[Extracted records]
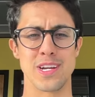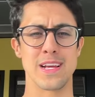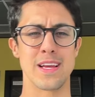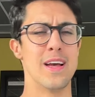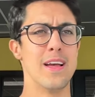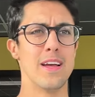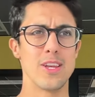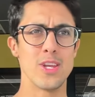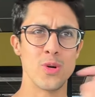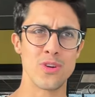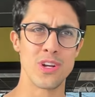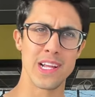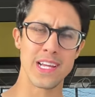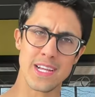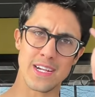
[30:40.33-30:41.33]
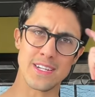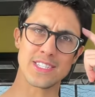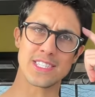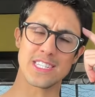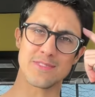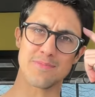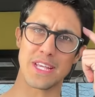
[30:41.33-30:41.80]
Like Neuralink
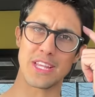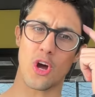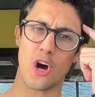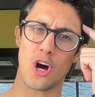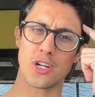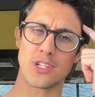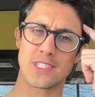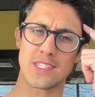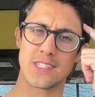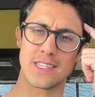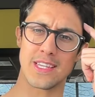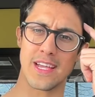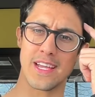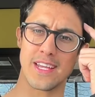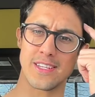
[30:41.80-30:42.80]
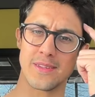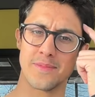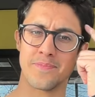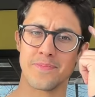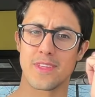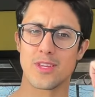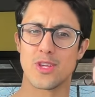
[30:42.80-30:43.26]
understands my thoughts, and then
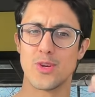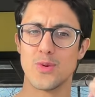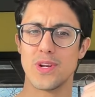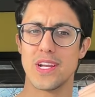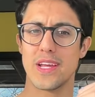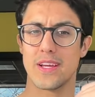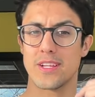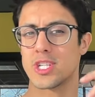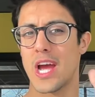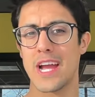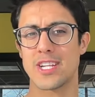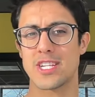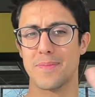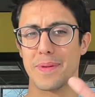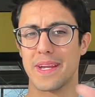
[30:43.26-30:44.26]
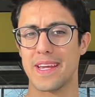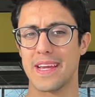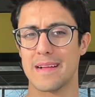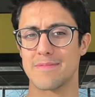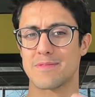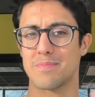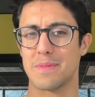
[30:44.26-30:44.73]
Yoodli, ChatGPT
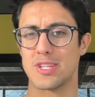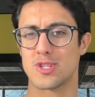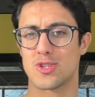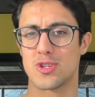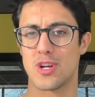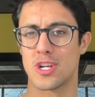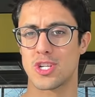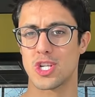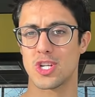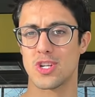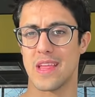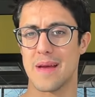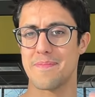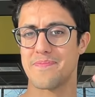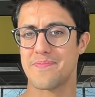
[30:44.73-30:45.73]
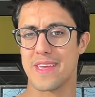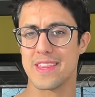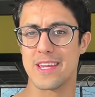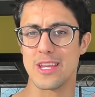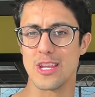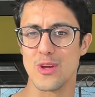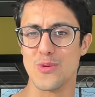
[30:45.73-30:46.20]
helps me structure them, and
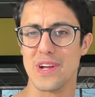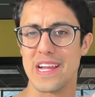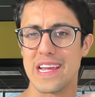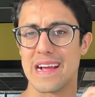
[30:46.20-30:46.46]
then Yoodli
--
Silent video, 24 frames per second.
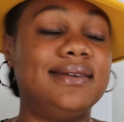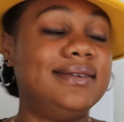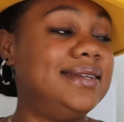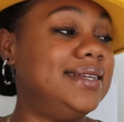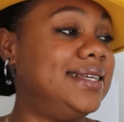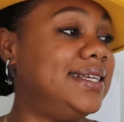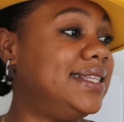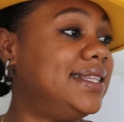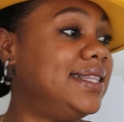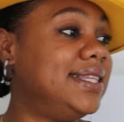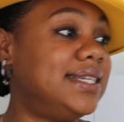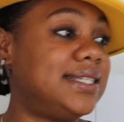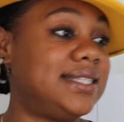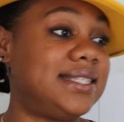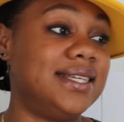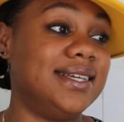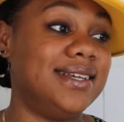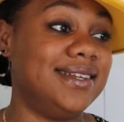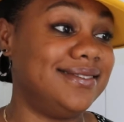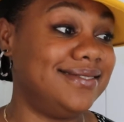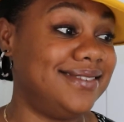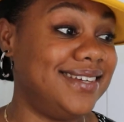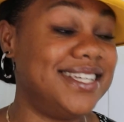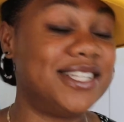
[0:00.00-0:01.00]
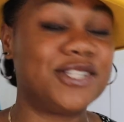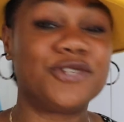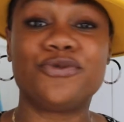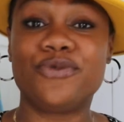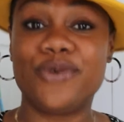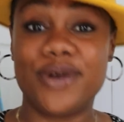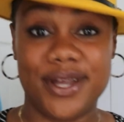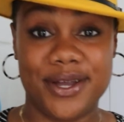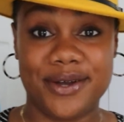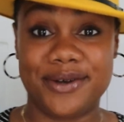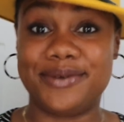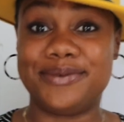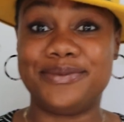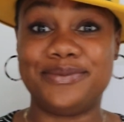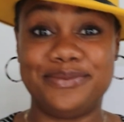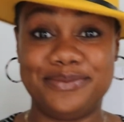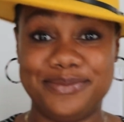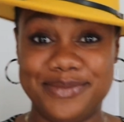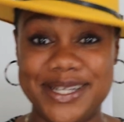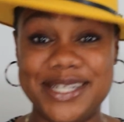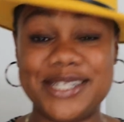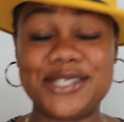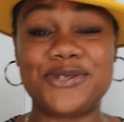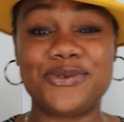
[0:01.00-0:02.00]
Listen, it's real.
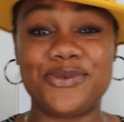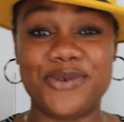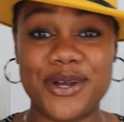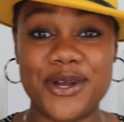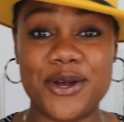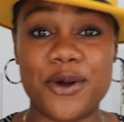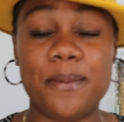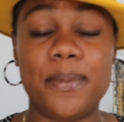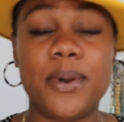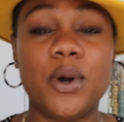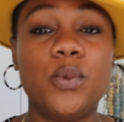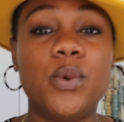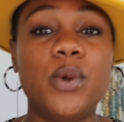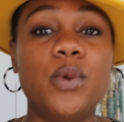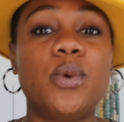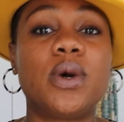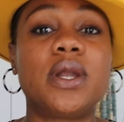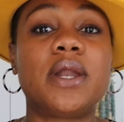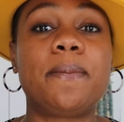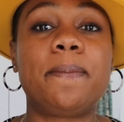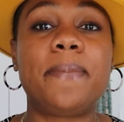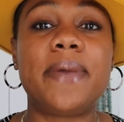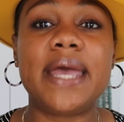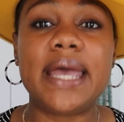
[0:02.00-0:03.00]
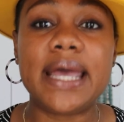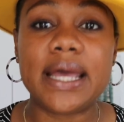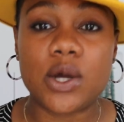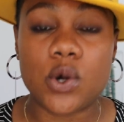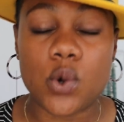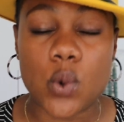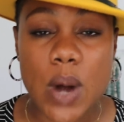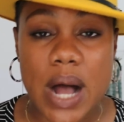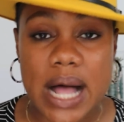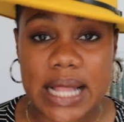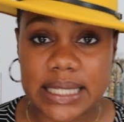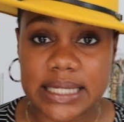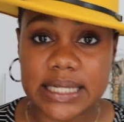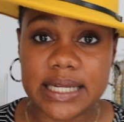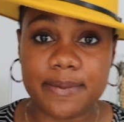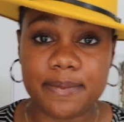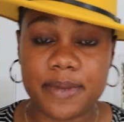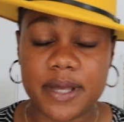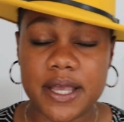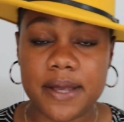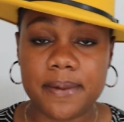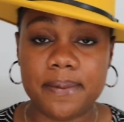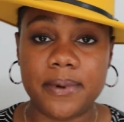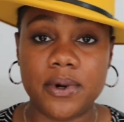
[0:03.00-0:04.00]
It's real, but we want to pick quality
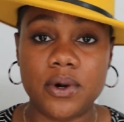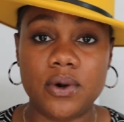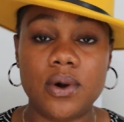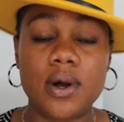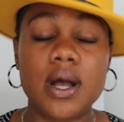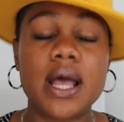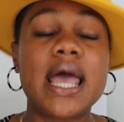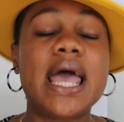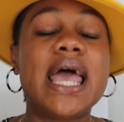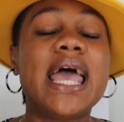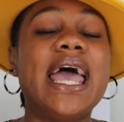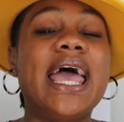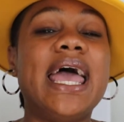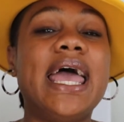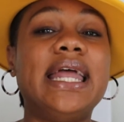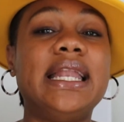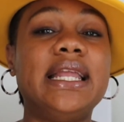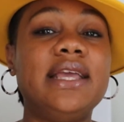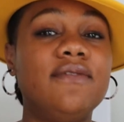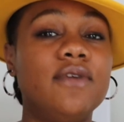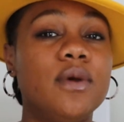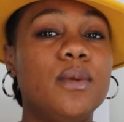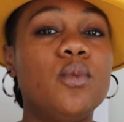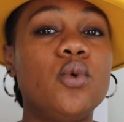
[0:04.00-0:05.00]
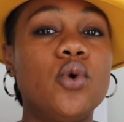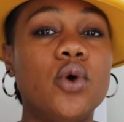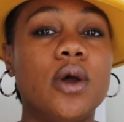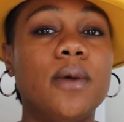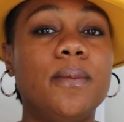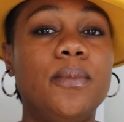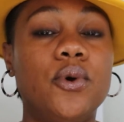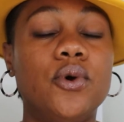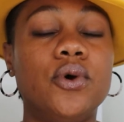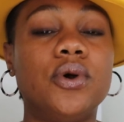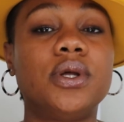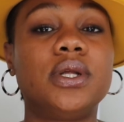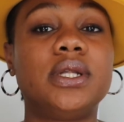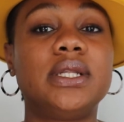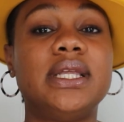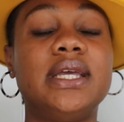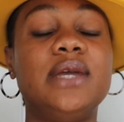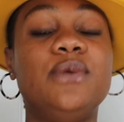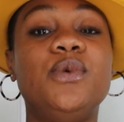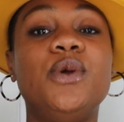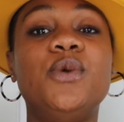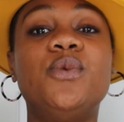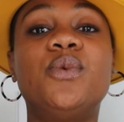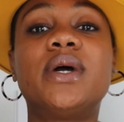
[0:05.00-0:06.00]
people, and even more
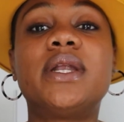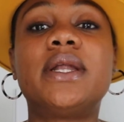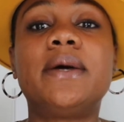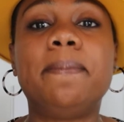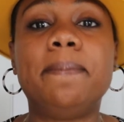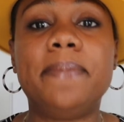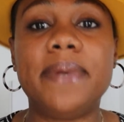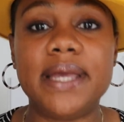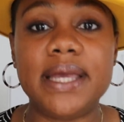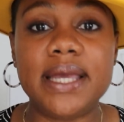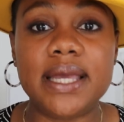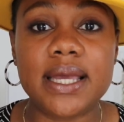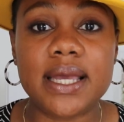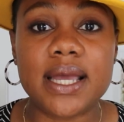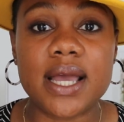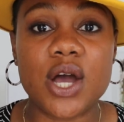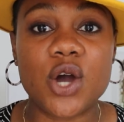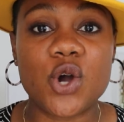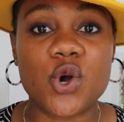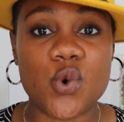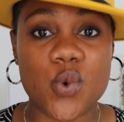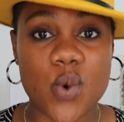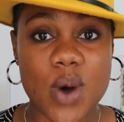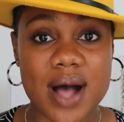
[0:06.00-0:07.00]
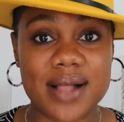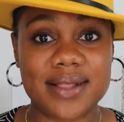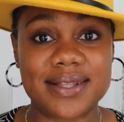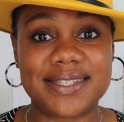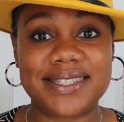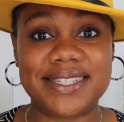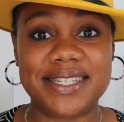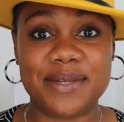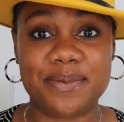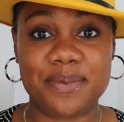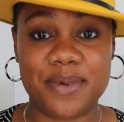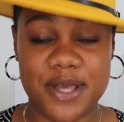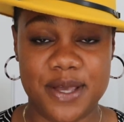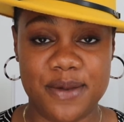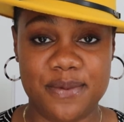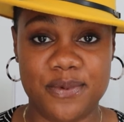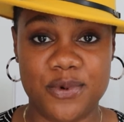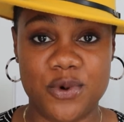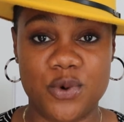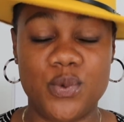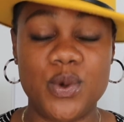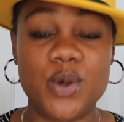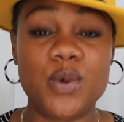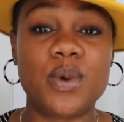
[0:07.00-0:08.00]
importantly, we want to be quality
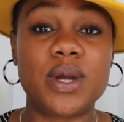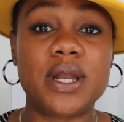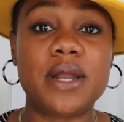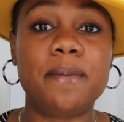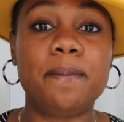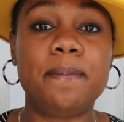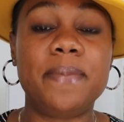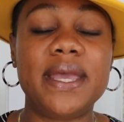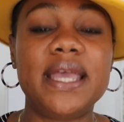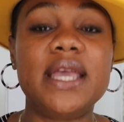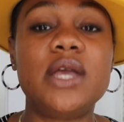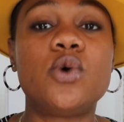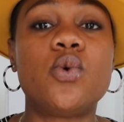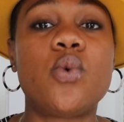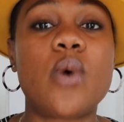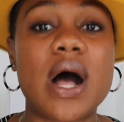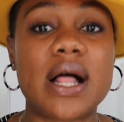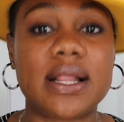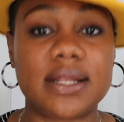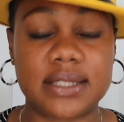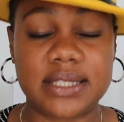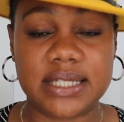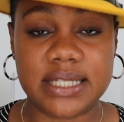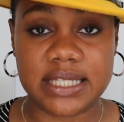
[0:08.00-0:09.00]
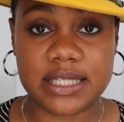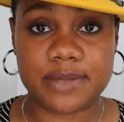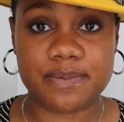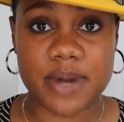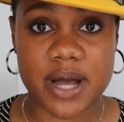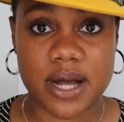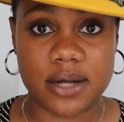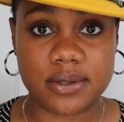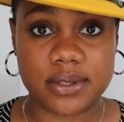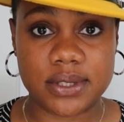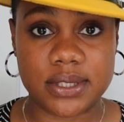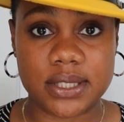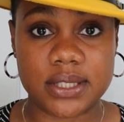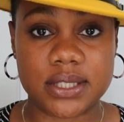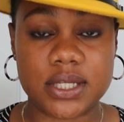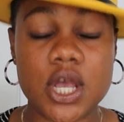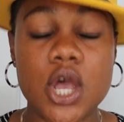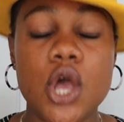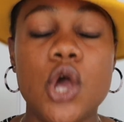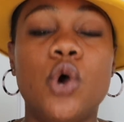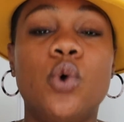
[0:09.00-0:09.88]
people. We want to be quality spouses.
==
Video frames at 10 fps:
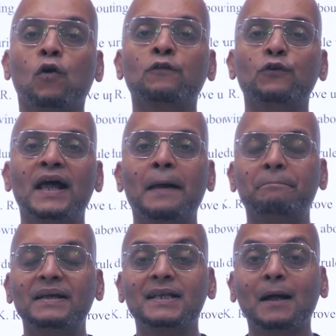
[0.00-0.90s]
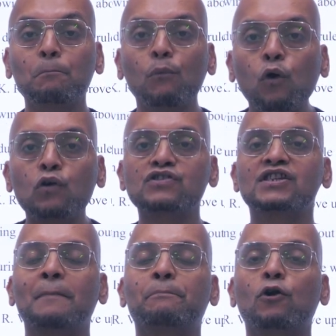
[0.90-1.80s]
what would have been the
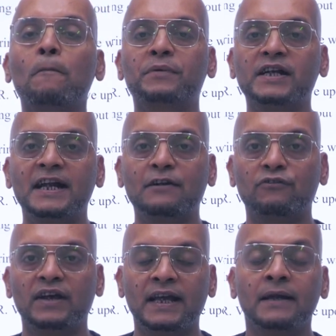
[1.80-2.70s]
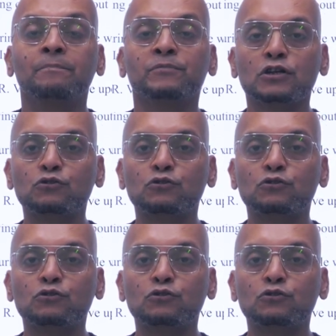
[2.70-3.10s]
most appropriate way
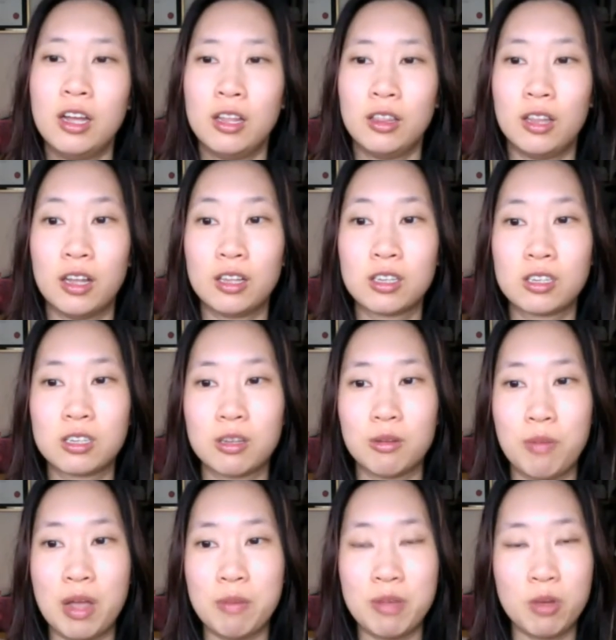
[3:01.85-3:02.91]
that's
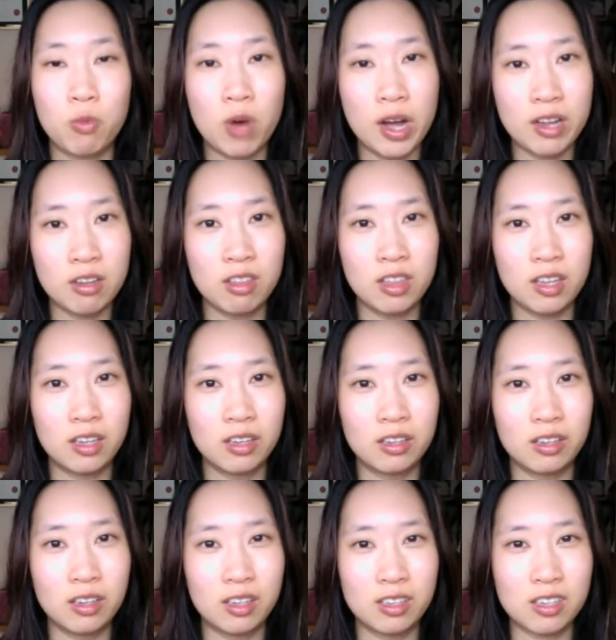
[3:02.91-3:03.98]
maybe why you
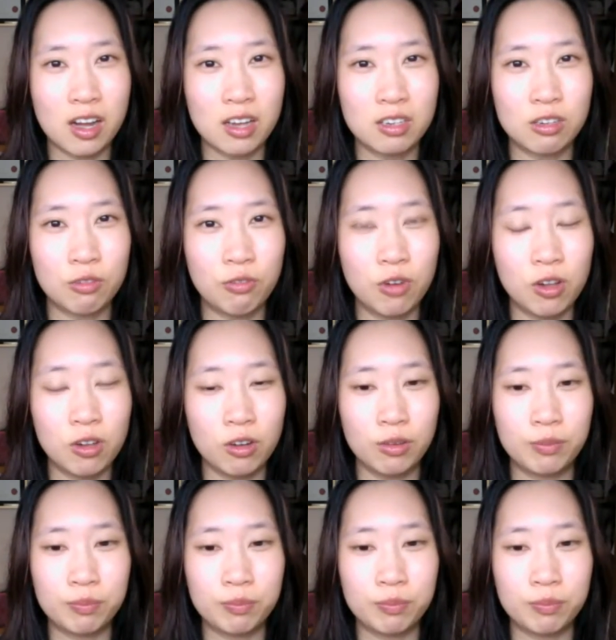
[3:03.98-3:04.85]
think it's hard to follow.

▶ [TASK REQUIREMENTS]:
How many lines of these entries hold the string "frames"? Answer with the number alone.

▶ [RESPONSE]:
2